Performance will also be impacted by the lack of serial writes. Traditional enterprise databases have one dedicated disk per database server log. This way each server can perform serial writes. They also perform write-ahead in the log and minimize fsyncs of the data files. We have a single random-accessed undo file shared between all processes on all servers. A dedicated undo disk per process would be cost prohibitive.
A minimal Apache 2.0 process (with mod_perl) consumes 6 MB [need to verify with code sharing, etc.]. The Genezzo code is small, and the total process size will be primarily determined by the size of the buffer cache. With a 4 MB buffer cache the total process would be 10 MB, and a 1 GB server could have say 80 Apache Genezzo child processes running. This is small compared to the hundreds of user connections supported by commercial databases, but the difference is that we are using a stateless web protocol instead of persistent connections. If a user makes small simple requests and waits tens of seconds between them then a single Apache process can serve dozens of users.

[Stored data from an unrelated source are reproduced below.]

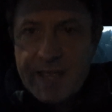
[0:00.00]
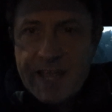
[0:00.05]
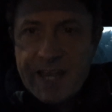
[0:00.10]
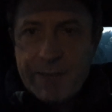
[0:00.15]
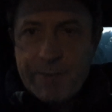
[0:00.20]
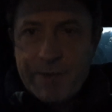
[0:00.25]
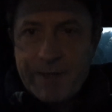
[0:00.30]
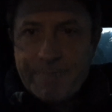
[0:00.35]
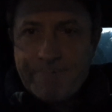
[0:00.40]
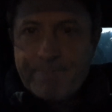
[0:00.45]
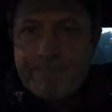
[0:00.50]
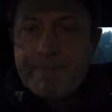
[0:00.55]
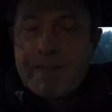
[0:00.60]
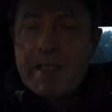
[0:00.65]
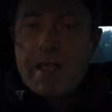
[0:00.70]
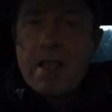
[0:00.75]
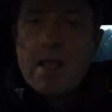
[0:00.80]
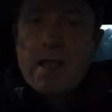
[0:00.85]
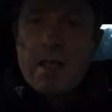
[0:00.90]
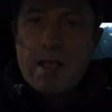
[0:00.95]
Anyway,
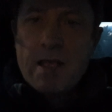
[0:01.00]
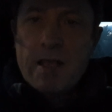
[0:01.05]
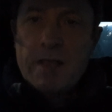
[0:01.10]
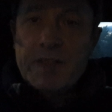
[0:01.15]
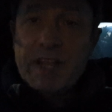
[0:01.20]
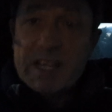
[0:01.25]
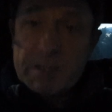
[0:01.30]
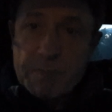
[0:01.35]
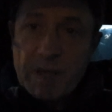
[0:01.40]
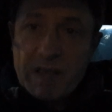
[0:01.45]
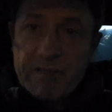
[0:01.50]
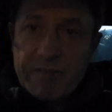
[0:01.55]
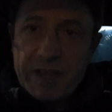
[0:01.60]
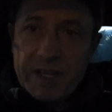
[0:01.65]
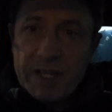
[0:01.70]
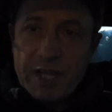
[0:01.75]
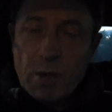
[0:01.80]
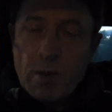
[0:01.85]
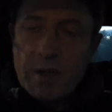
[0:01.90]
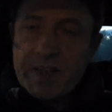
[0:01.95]
that's my
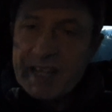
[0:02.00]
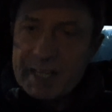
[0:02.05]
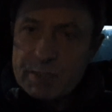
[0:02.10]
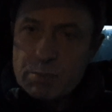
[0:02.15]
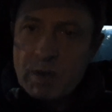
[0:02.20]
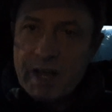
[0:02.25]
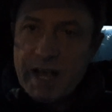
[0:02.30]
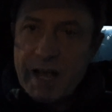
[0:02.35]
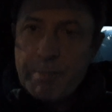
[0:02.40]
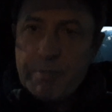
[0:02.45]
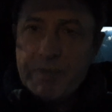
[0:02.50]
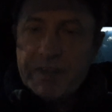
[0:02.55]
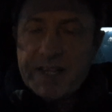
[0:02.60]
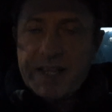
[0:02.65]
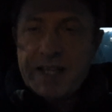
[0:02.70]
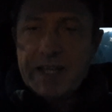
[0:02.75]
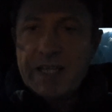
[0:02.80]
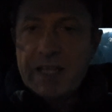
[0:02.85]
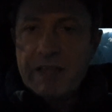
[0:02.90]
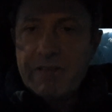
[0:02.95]
video, and that's what happened
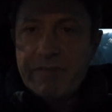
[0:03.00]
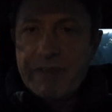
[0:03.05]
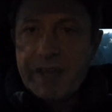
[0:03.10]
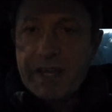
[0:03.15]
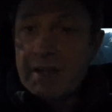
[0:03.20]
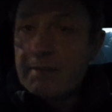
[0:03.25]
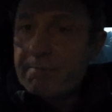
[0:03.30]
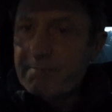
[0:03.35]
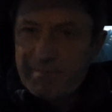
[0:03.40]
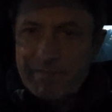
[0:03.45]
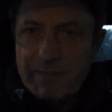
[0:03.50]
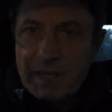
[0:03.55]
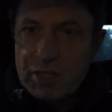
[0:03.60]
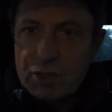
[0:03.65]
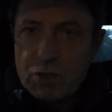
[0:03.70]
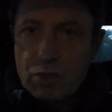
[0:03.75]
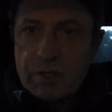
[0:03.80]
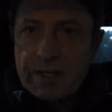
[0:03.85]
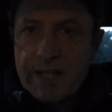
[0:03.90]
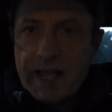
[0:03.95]
in Levin,
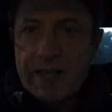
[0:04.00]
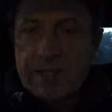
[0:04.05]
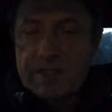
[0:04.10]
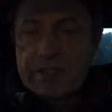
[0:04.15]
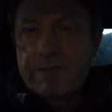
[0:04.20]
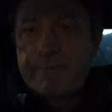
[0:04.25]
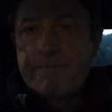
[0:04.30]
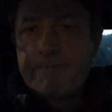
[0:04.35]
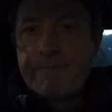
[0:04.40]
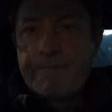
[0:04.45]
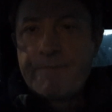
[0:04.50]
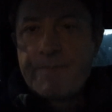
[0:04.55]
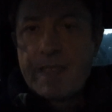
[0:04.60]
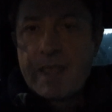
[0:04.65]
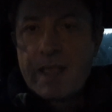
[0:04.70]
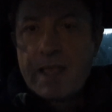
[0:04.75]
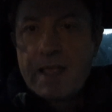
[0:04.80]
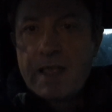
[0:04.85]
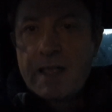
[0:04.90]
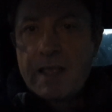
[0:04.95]
as good as,
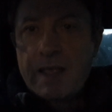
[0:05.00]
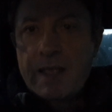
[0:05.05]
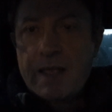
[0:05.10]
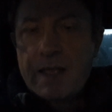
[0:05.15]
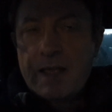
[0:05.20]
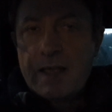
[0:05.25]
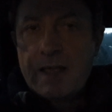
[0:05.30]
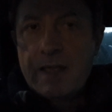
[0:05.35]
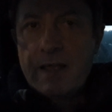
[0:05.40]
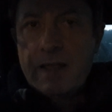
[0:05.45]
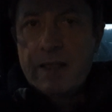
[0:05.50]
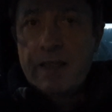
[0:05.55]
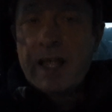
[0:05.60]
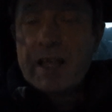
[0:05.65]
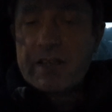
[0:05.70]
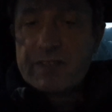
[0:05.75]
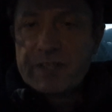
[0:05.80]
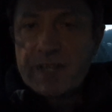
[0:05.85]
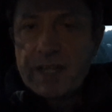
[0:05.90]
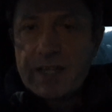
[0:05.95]

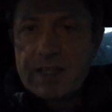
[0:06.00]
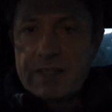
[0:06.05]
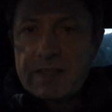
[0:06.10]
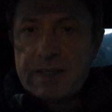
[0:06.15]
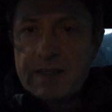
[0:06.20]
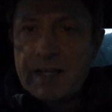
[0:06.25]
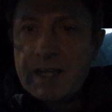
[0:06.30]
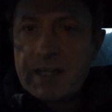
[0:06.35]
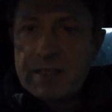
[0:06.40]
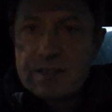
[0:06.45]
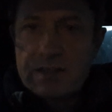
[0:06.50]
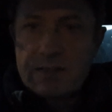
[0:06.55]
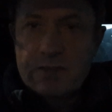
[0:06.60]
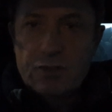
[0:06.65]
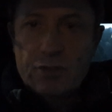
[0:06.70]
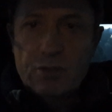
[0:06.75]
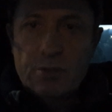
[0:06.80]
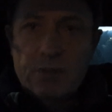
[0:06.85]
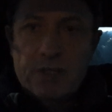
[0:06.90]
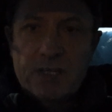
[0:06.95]
last night at
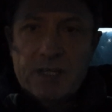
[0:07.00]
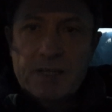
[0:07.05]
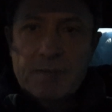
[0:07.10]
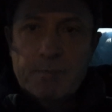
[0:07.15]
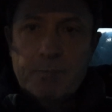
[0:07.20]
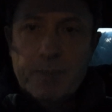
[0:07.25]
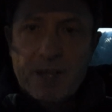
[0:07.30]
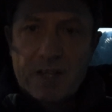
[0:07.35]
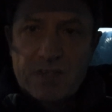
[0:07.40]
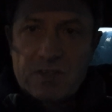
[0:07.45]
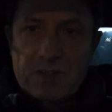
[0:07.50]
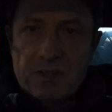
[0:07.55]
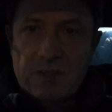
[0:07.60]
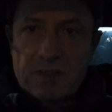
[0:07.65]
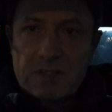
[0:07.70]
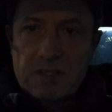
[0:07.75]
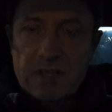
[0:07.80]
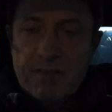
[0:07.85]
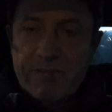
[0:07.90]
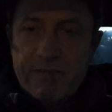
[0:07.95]
Julian
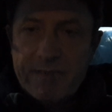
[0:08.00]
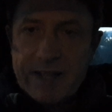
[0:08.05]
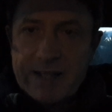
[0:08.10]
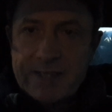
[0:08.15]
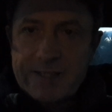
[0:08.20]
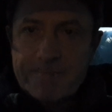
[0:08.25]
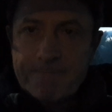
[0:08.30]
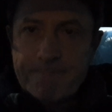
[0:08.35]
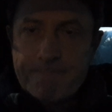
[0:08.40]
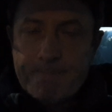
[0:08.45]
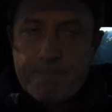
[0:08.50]
Batchelor's event.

Note the stateless protocol means user transactions cannot span multiple HTTP requests. Instead some type of server-side stored procedures will be required to bundle multiple SQL statements into a single transaction. Stored procedures would of course be written in Perl. A simple alternative is to create separate mod_perl web pages for each procedure. They could be shared between the Apache servers in the cluster via the Cluster File System. Another alternative is to store the procedure definitions in the database. Large bulk loads would need to be done using a command-line tool (similar to gendba.pl).
With the locking model described above we still have the potential for "Phantoms". To prevent phantoms in indexed tables we can acquire additional locks on the index pages in positions before or after where phantom rows would be inserted. Preventing phantoms in non-indexed columns is more difficult.